Print back each record unchanged, without pictures.

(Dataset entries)

# # # # #

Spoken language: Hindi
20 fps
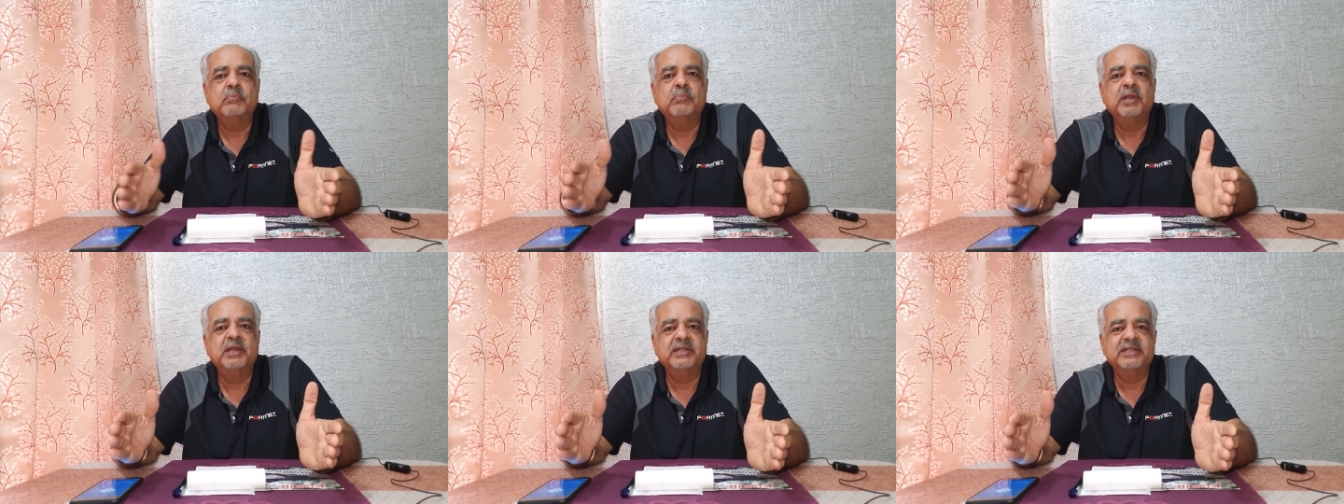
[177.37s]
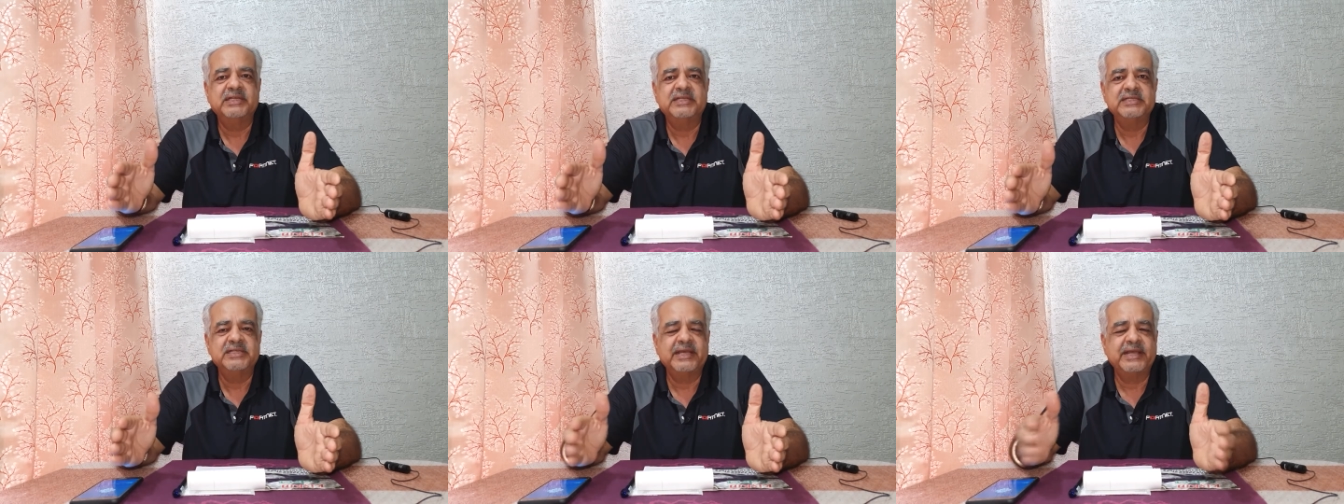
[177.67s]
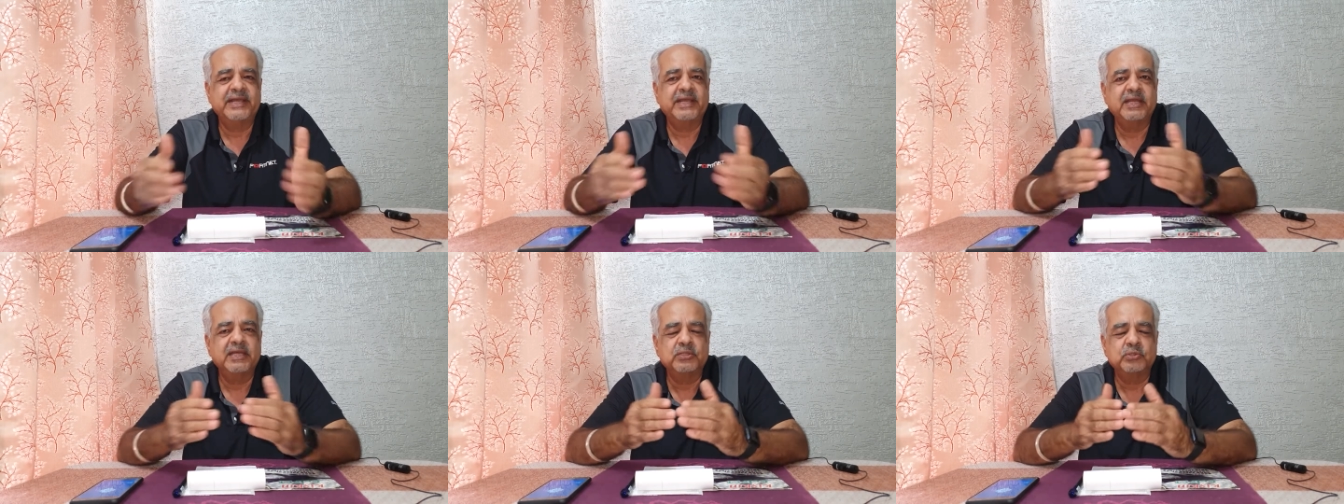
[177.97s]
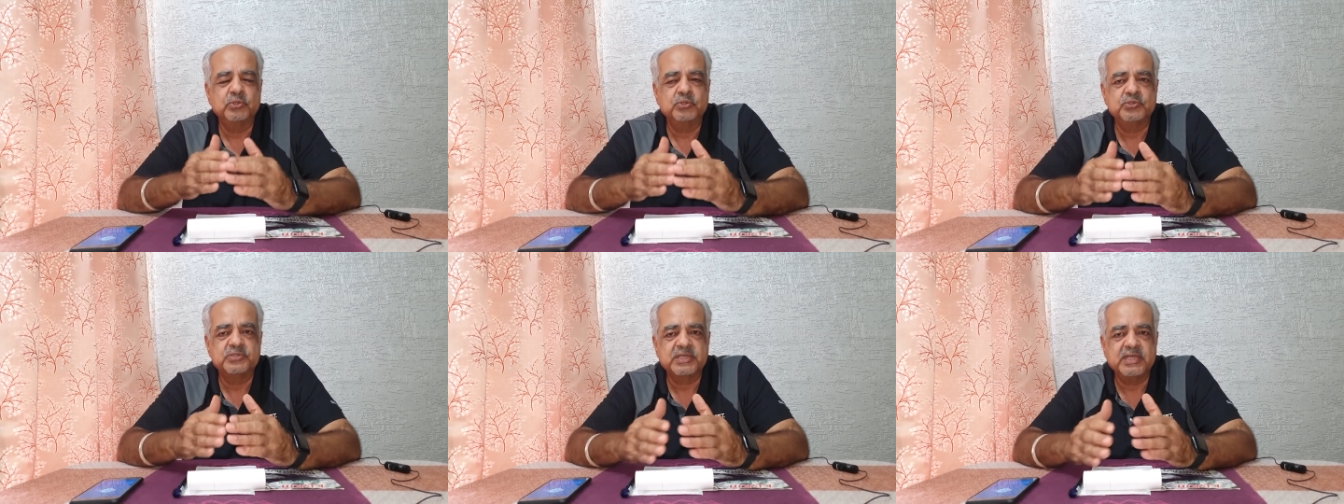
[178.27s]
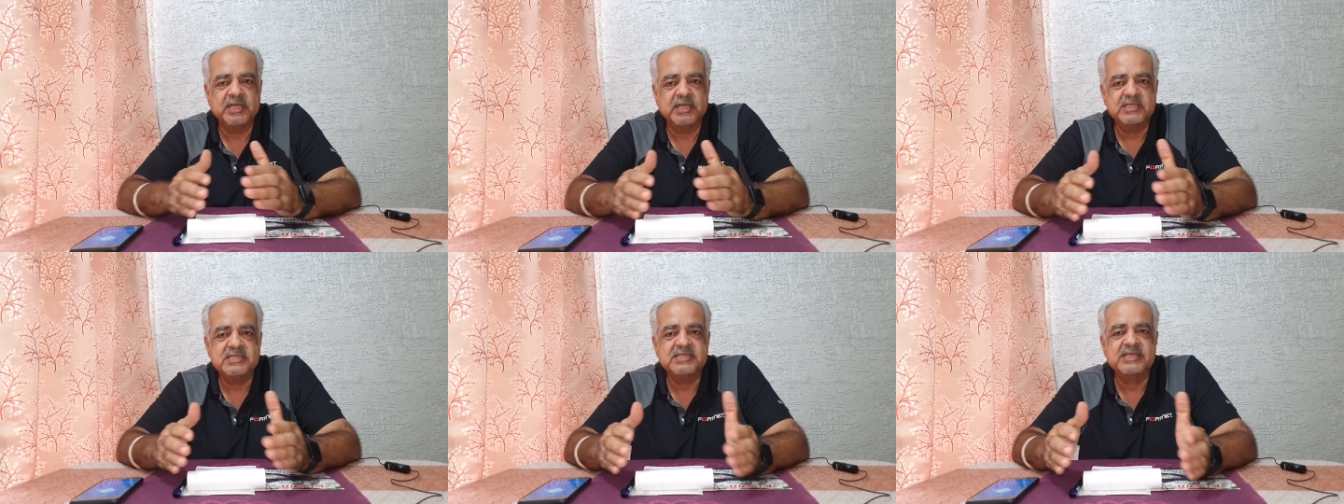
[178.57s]
बढ़ता जाएगा तो
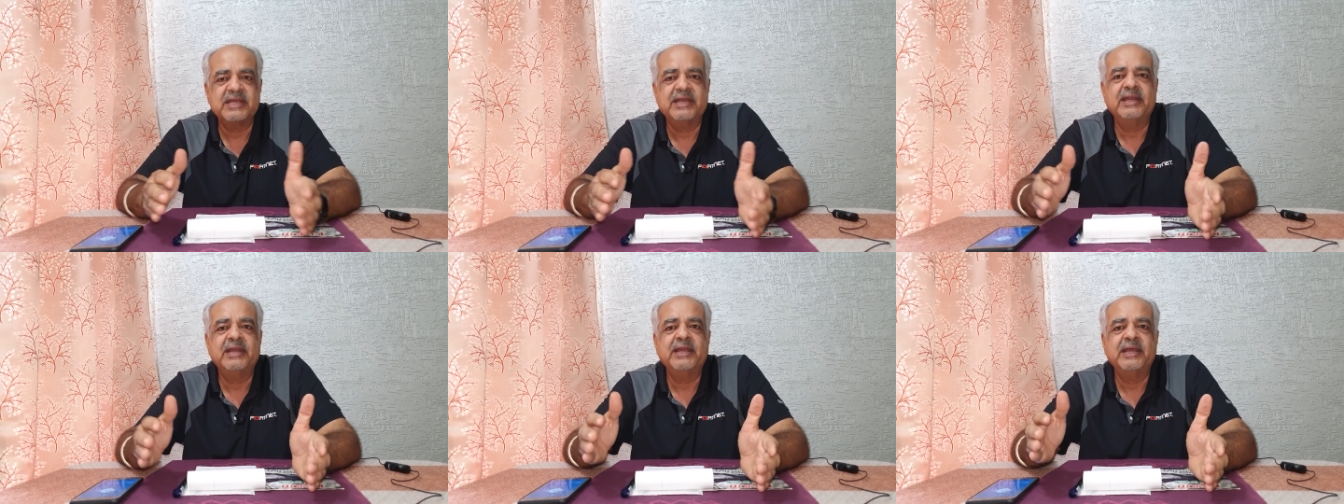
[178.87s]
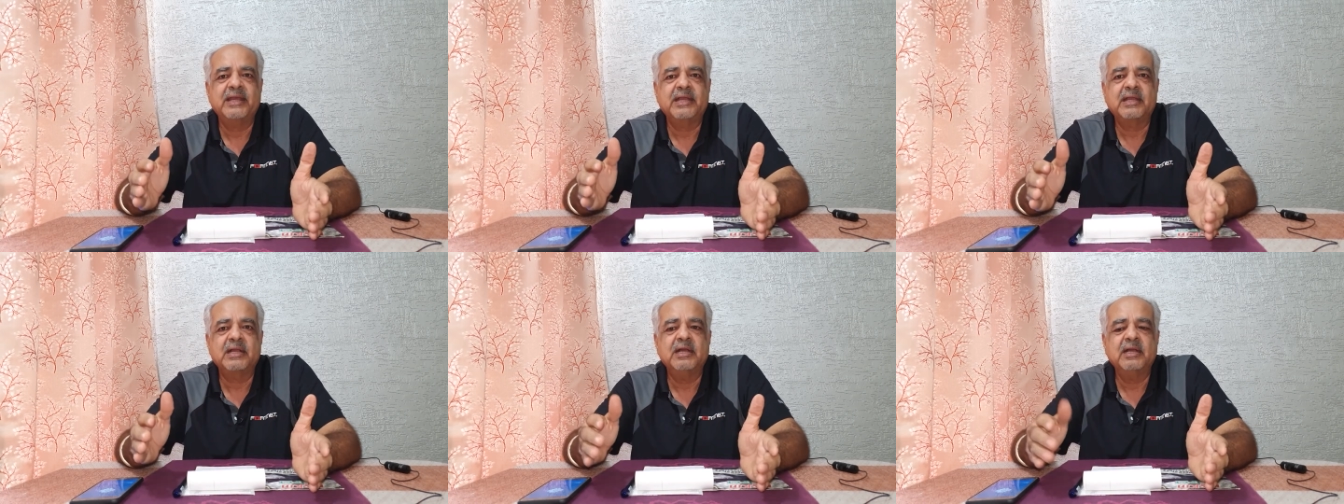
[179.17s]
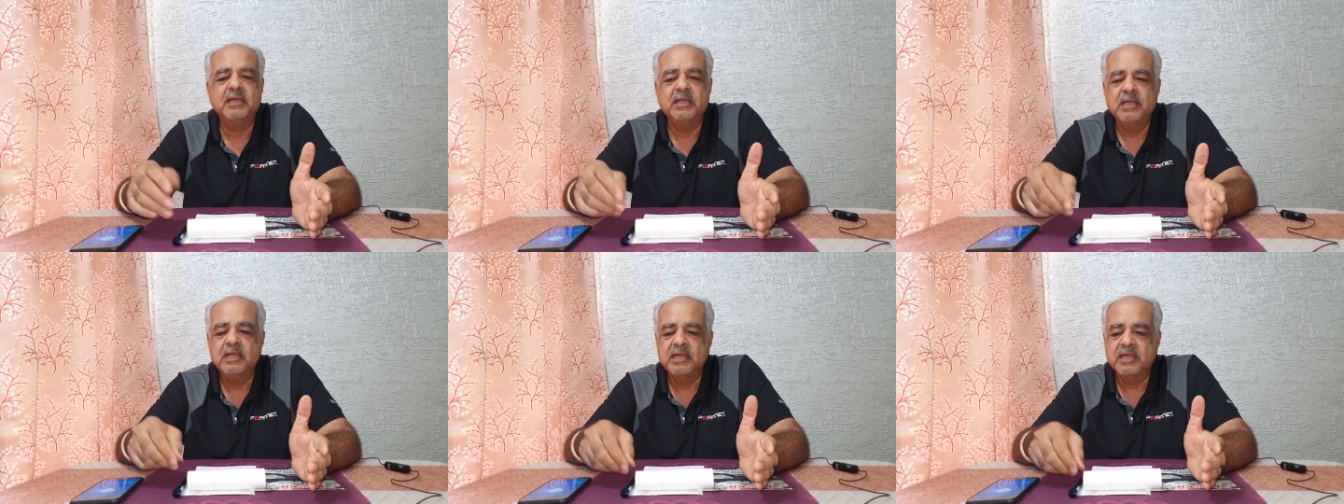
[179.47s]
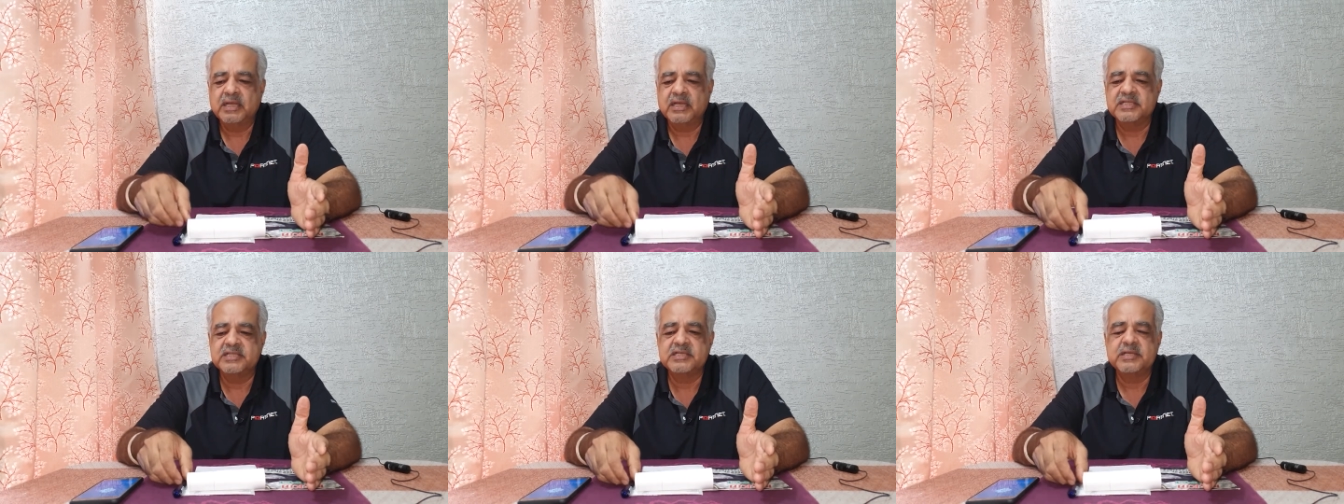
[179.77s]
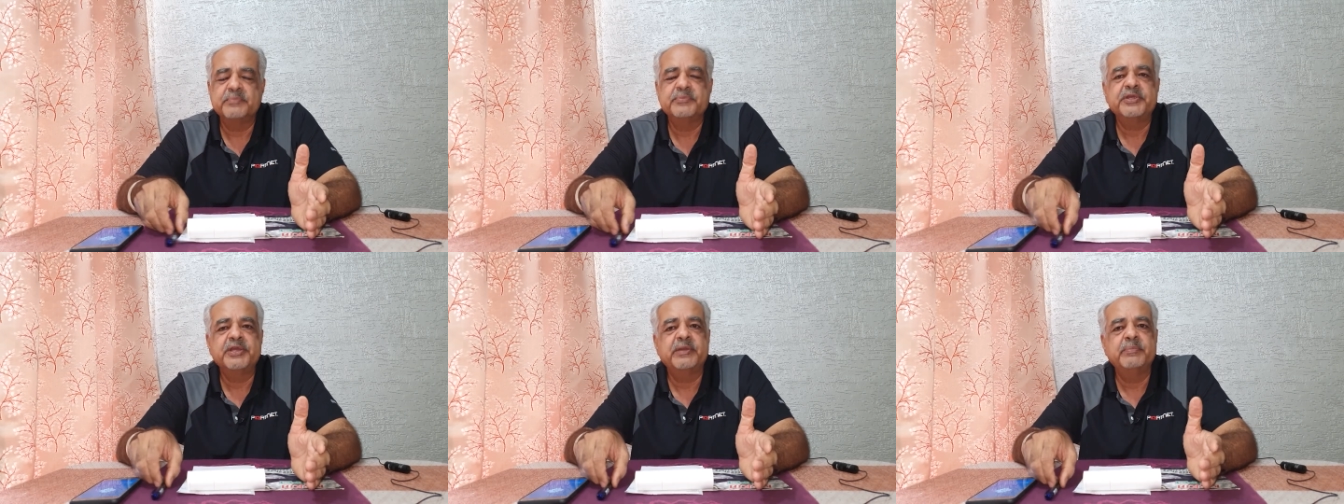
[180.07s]
उसका सेरेलेक का
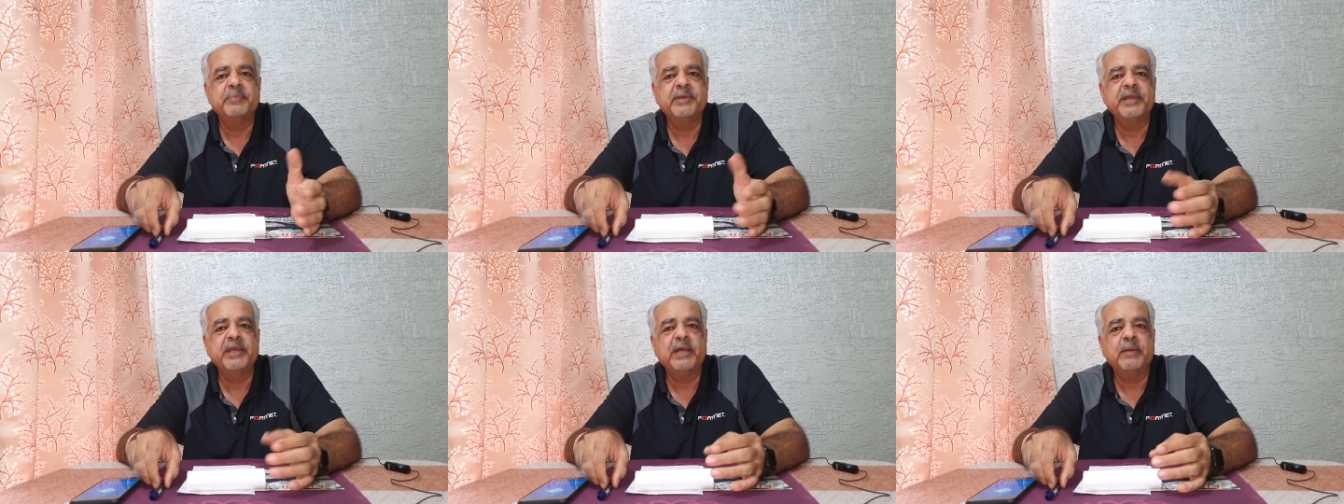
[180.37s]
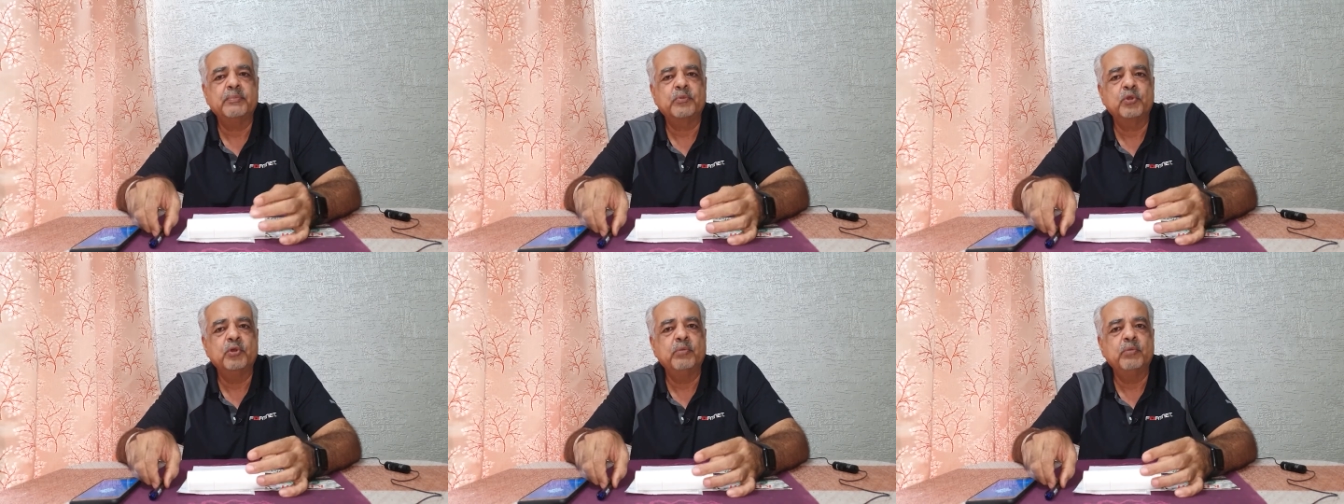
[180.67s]
कंजम्पशन भी आपको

# # # # #

Answer section >>
Spoken language: Hindi
20 fps
[177.37s]
[177.67s]
[177.97s]
[178.27s]
[178.57s]
बढ़ता जाएगा तो
[178.87s]
[179.17s]
[179.47s]
[179.77s]
[180.07s]
उसका सेरेलेक का
[180.37s]
[180.67s]
कंजम्पशन भी आपको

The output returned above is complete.